» What needs to be done
Repeat the whole listing word for word, skipping pictures.
========================
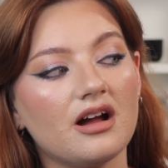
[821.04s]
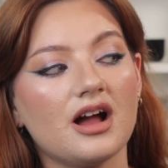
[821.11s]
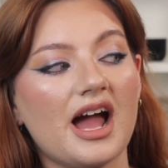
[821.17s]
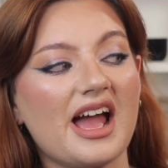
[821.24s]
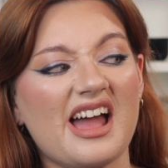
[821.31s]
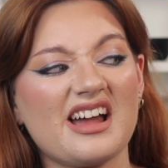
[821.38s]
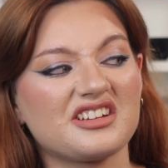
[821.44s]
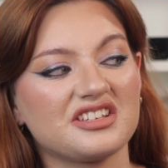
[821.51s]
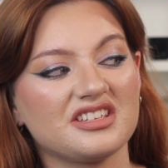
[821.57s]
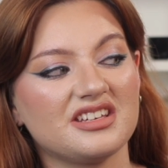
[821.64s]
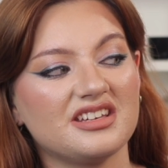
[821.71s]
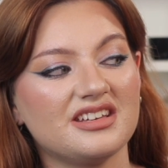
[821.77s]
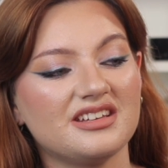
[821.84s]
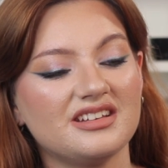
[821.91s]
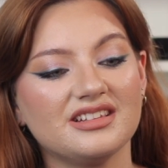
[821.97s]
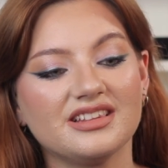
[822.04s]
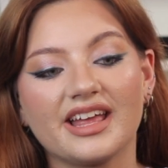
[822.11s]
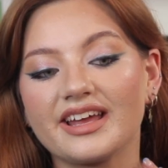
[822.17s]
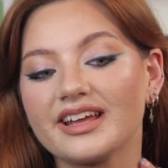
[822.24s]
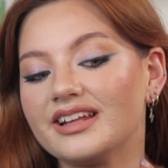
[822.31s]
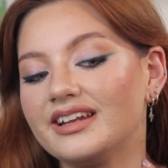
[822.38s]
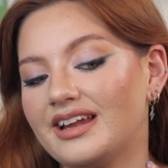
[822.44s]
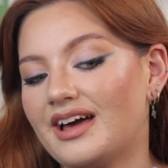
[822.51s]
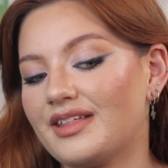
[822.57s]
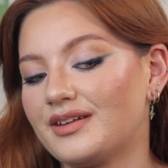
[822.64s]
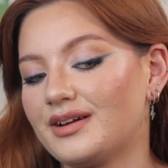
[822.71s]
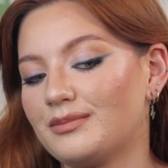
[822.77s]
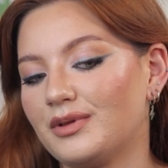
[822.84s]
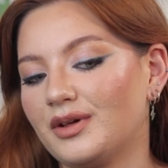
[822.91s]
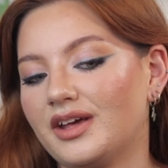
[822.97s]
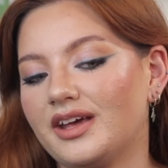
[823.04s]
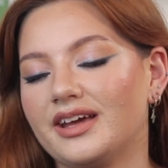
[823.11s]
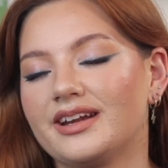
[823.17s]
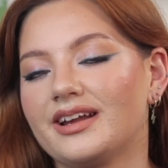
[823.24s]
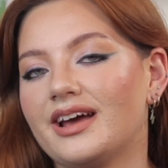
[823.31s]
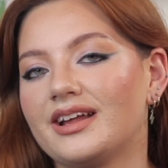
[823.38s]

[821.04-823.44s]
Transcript: I actually, like now that I'm looking at it,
========================
» Answer for this exercise
[821.04s]
[821.11s]
[821.17s]
[821.24s]
[821.31s]
[821.38s]
[821.44s]
[821.51s]
[821.57s]
[821.64s]
[821.71s]
[821.77s]
[821.84s]
[821.91s]
[821.97s]
[822.04s]
[822.11s]
[822.17s]
[822.24s]
[822.31s]
[822.38s]
[822.44s]
[822.51s]
[822.57s]
[822.64s]
[822.71s]
[822.77s]
[822.84s]
[822.91s]
[822.97s]
[823.04s]
[823.11s]
[823.17s]
[823.24s]
[823.31s]
[823.38s]

[821.04-823.44s]
Transcript: I actually, like now that I'm looking at it,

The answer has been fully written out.